BPA: Poop and power transmission equipment don’t mix
Bird excrement appears to be a big factor in contaminating insulators — creating many flashovers and outages
How often do you wash your car only to find bird poop on it as soon as you turn your back? Now what if you had this problem with equipment carrying hundreds of megawatts of electricity over transmission lines that serve half dozen states? This is a problem that plagues Bonneville Power Administration’s insulators and power lines.
An insulator is a ceramic device that prevents energy from leaving the power line and entering a transmission structure and the equipment on it. When insulators become damaged, they are ineffective at keeping the electricity on path. This leads the energy to “flash over” the insulator, causing an outage. A transmission crew is required to inspect the line and repair any damaged parts before it can be put back into operation.
Bird excrement appears to be a big factor in contaminating insulators — creating many flashovers and outages. The Electric Power Research Institute has been looking into ways to better monitor insulators.
EPRI works with utilities across the country to come up with new solutions to utility problems on issues from transmission lines to energy efficiency to cyber security. Through its Technology Innovation budget, BPA has $2 million to fund EPRI projects this fiscal year.
“The focus needs to be on installing technologies that continuously assess the condition of aging assets and can provide decision support mechanisms for both maintenance and replacement,” explains Dr. Andrew Phillips, transmission director at EPRI. “Maintenance requirements can be refined and actions can be initiated at the appropriate time, increasing cost effectiveness.”
One of EPRI’s portfolios is sensor technology that can be applied to transmission equipment to capture data on anything from the charge coming off a lightning bolt to the conditions at the time when a disconnect occurs.
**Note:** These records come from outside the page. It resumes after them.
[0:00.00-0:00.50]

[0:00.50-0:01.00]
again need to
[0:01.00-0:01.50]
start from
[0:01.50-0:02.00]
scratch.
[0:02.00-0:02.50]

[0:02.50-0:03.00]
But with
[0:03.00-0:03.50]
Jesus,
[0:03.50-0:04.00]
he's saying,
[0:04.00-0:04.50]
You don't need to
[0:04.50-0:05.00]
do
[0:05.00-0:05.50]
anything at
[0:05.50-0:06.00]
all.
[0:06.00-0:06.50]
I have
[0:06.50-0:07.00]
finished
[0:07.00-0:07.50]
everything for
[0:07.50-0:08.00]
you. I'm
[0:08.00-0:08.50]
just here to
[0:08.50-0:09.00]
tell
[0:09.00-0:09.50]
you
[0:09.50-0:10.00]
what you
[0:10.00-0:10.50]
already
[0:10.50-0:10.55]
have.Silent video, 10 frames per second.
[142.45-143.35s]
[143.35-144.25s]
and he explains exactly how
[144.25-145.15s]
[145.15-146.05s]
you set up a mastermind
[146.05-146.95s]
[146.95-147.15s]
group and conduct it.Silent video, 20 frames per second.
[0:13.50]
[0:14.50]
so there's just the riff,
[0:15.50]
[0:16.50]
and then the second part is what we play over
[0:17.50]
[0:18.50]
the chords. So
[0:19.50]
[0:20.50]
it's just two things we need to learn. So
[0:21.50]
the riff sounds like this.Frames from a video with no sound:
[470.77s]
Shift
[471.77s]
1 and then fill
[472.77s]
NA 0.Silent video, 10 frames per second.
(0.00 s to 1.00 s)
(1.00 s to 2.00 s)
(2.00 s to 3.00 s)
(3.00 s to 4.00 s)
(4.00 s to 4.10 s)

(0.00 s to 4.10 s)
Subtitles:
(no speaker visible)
With 15,000 circuit miles of transmission lines with hundreds of thousands insulators spread across the Pacific Northwest and plenty of birds and other elements that can cause flashovers, BPA can use all the help it can get keeping equipment in service. With that in mind, BPA decided to install two sensor systems to gather more data on outages caused by flashovers.
BPA chose a sensor that monitors energy leakage on a string of insulators. The sensors are part of a larger program that started in 2010 and has pilot programs in the Northwest, Texas, and as of last year, Wyoming. BPA’s sensors will be the western-most test point.
“The technology has two parts,” explains BPA project manager Andy Bui, an electrical engineer in transmission line design. “The first part is the sensor that is installed on the insulator string to monitor for leakage current. The data is sent to a second part at the base of the tower structure. The base unit also monitors environmental factors like ambient temperature, rainfall and humidity. A communication device in the tower’s base sends all of this data to EPRI in North Carolina.”
The information will be available to both EPRI and BPA for analysis. The program includes an algorithm that will trigger a warning when the sensors detect a high level of electrical leakage at the insulator. Researchers hope this will allow BPA to identify and fix leaks before an outage occurs, improving BPA’s efficiency and reliability.
“The test will let us know if there is a predictable nature to the outages that can be tracked by the sensors to keep lines in service and generating revenue for the agency,” says Terry Oliver, BPA’s chief technology innovation officer.
The sensor data will be analyzed to identify certain conditions that might be triggering these events, for example, fog. EPRI has been compiling data from sites across the country to gain insight into whether flashovers are caused by common environmental impacts or other conditions on the system.
The first set of sensors at BPA was installed on the Taft-Bell No. 1 line, chosen for its known history of unplanned outages. Nate Lyash, an EPRI representative, was on site to demonstrate the installation on the ground and stayed to help direct the crew when the linemen were up in the air. Terry Kugler, the Bell lineman foreman III, thought the installation was straight forward and went smoothly.
A second sensor installation was completed May 19 on the Bell-Boundary No. 3 line, another problem area.
BPA and EPRI will monitor the sensors over the coming year. “Hopefully, this technology will lead to new insights on insulator flashovers and help prevent outages in the future,” says Oliver.